The stranger blinks slowly, and then shrugs their shoulders. A hint of a smirk tugs at the corner of their lips.
“So, are you from around here?” Normal asks loudly, and the stranger nods after a moment of hesitation. “That’s cool, I just stay here during the summer! I wonder why we’ve never met before…”
Most of their conversations continue like that, with Normal shouting and the stranger staying quiet, nodding or shaking their head when asked yes or no questions. Just like the magpie, they’re gone by the end of the summer, without a proper goodbye.
When Normal returns to the forest the next year, he seeks out the river and finds the stranger on the same side as he is, sitting upon a stone with their back turned and legs folded, feet in the water. They tilt their head back towards Normal, just enough for him to know they heard his approach.
“Hi! You’re over here now!”
“So I am,” the stranger says softly.
Normal wasn’t expecting them to talk, much less in that voice. It’s nasally and normal, seemingly ill-fitting of someone so… otherworldly.
He likes it a lot, actually.
“And you can talk! That’s great!” Normal says, sitting down on a rock beside them.

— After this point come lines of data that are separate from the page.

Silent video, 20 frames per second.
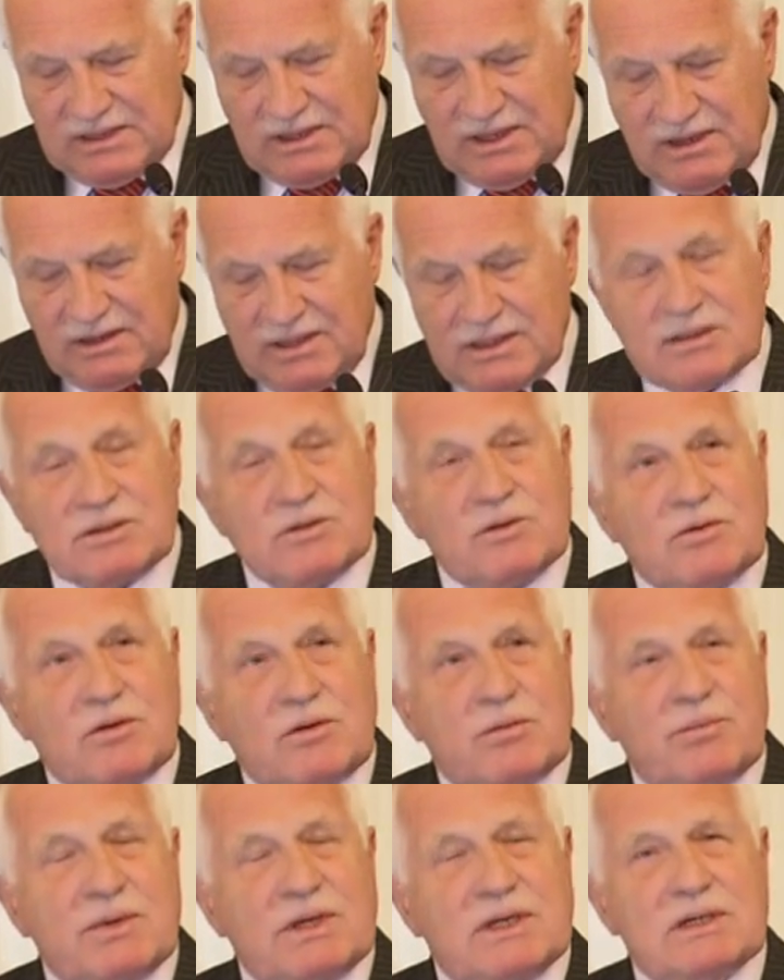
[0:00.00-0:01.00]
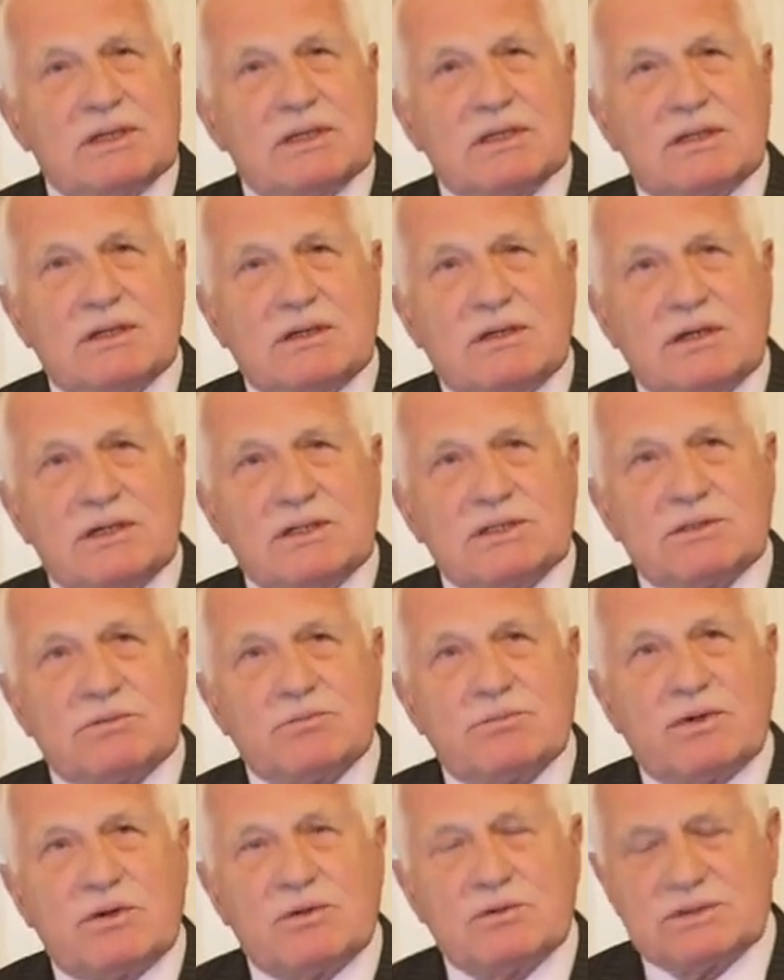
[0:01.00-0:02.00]
current European integration
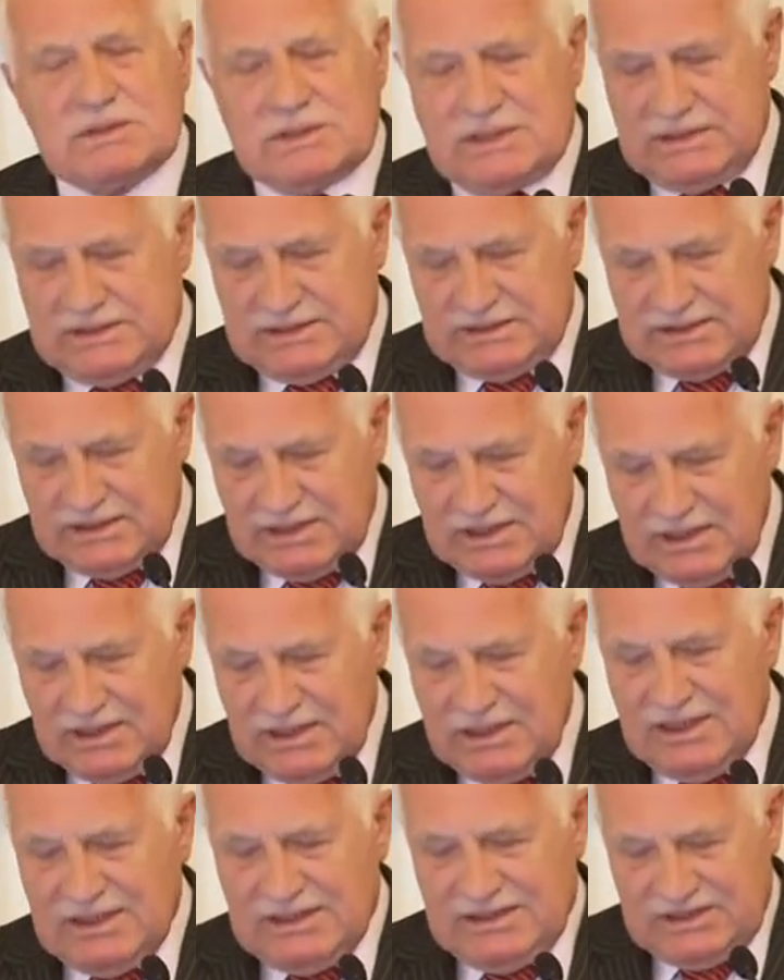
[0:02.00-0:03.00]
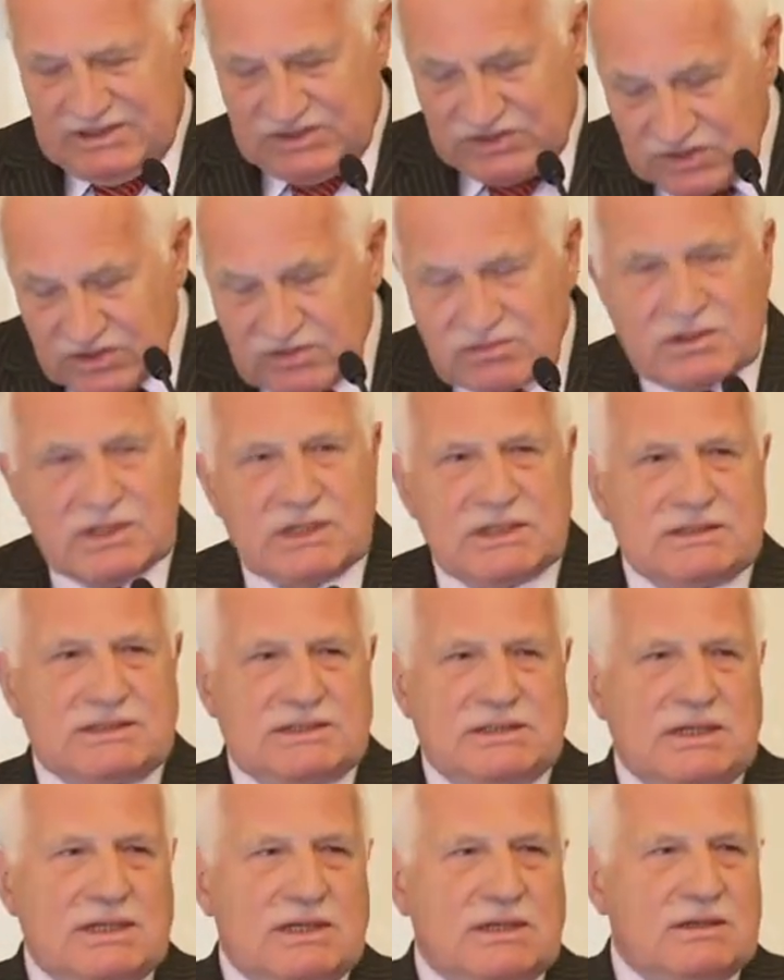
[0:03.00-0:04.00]
process
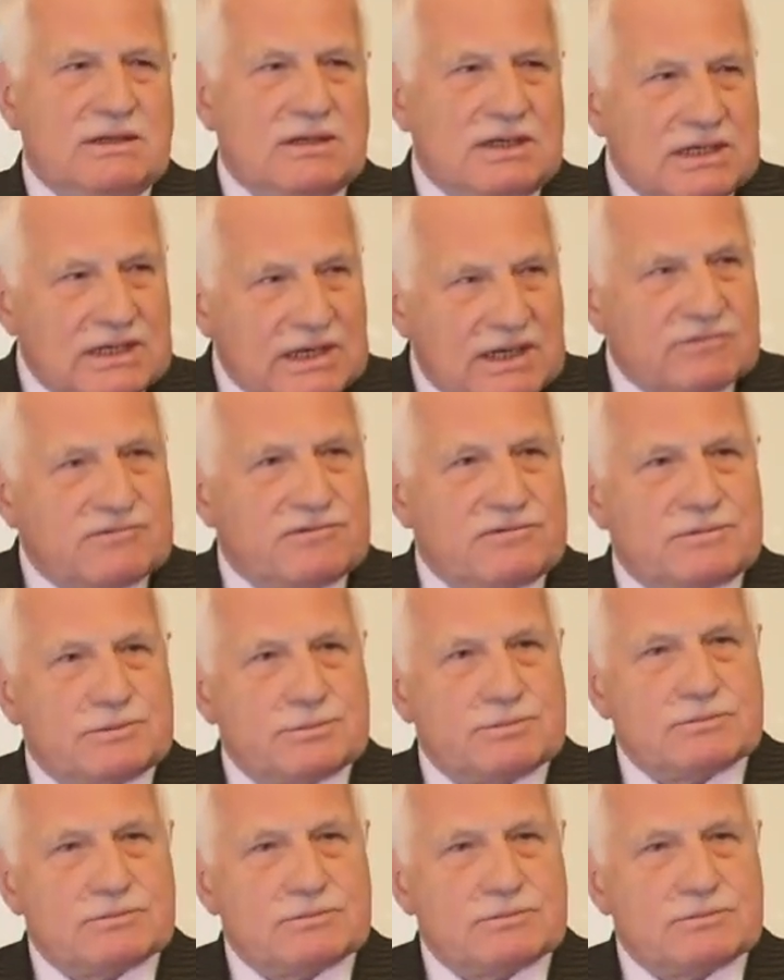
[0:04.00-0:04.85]
seriously enough.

Their eyes remained fixed on the other side of the river, but Normal can’t stop staring at them. Now that they’re closer, he can see that their eyes are a startlingly bright shade of green. He can also see a light smattering of freckles across their cheeks. Their features are soft and lids hooded in a way that suggests Asian descent, and much more pressingly, Normal realizes, they’re really, really pretty.
“I had no desire to yell,” they say, and Normal forces himself to close his mouth, because even if they hadn’t noticed, the slack-jawed staring was probably not a good look.

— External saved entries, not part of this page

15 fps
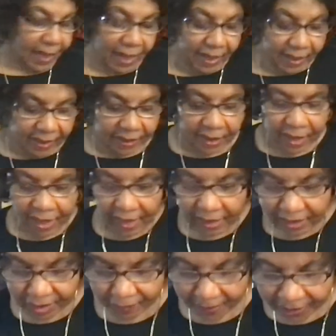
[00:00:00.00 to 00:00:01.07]
in a
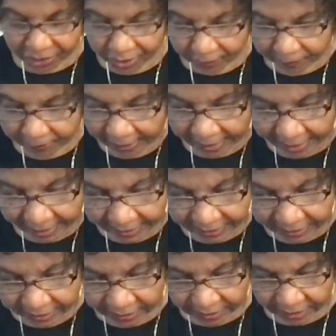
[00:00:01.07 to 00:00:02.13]
special
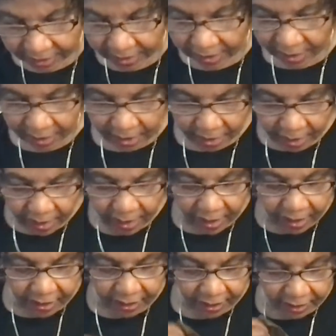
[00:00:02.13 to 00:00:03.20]
place.
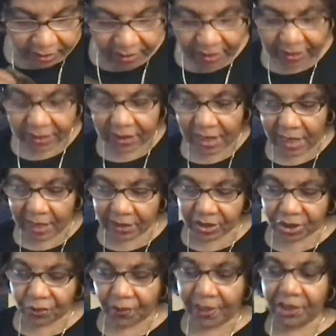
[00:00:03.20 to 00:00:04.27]
This is not
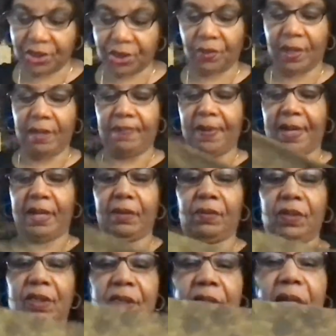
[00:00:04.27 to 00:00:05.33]
Shweshwe, but it
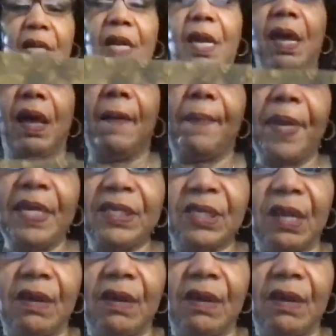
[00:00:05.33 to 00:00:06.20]
was a piece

“Then you could have come over here,” Normal says, a bit belatedly. “Or let me come over to you.”
“I could have,” they agree, turning to Normal and meeting his eyes. A small smirk tugs at the corner of their lips, and Normal’s heart flutters.

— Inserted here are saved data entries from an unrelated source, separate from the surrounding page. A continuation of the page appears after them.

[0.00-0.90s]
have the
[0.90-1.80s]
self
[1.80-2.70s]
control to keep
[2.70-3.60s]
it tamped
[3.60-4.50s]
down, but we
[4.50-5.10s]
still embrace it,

They see each other more often than not that summer. Even though they’ll occasionally interject, Normal does most of the talking, rambling on and on about school and his friends and anything else he can think of. His companion listens patiently, nodding along and occasionally interjecting with a dry, indecipherable sense of humor that Normal quickly comes to enjoy.
He enjoys them a lot in general, as it turns out. When he’s not rambling, he’s trying- and largely failing- to impress them.
“Oh, hey!” Normal exclaims as the two of them idly wander the length of the river. A tree trunk has fallen across it, spanning from one side to the other. “Bridge! Do you think I can cross it?”
They smile, faintly amused.
“I would like to see you try,” they say, which doesn’t answer his question, but only makes him want to try it more.
“Easy! I took a gymnastics class over winter break last year- cause I’m gonna be the school mascot, you know- and we had to do like, a ton of balance beams!”
He leaves out the fact that those were always what he had the hardest time with, stepping up onto the tree with his hands in his pockets. Throwing them out to help with his balance would look totally lame, he resolves, and starts walking the length of the tree. It’s harder to balance on than the beams, considering it’s shape, but it’s steady enough beneath his weight and by the time he’s about halfway through, he decides his confidence hasn’t been at all misplaced, as it turns out.
“See, no problem!” He exclaims, spinning around to face back towards his companion.
They raise an eyebrow, almost looking impressed, and the implied praise has him pushing it even further. Hands still in his pockets, he takes a step backwards, intending to finish the rest of the walk backwards, so he can see how totally impressed they are once he reaches the other side.
It lasts all of two steps before his foot slips. His arms fly out of his pockets, pinwheeling uselessly as he tries to throw his weight in the other direction, only succeeding in scraping his leg against the bark of the tree before he’s falling into the river below.
It’s not a far drop, but the water is deep enough that he doesn’t hit the bottom immediately, and his open mouth is flooded with river water. He has no idea how deep it is, and he finds himself struggling to keep his head above the current as he tries to get his bearings.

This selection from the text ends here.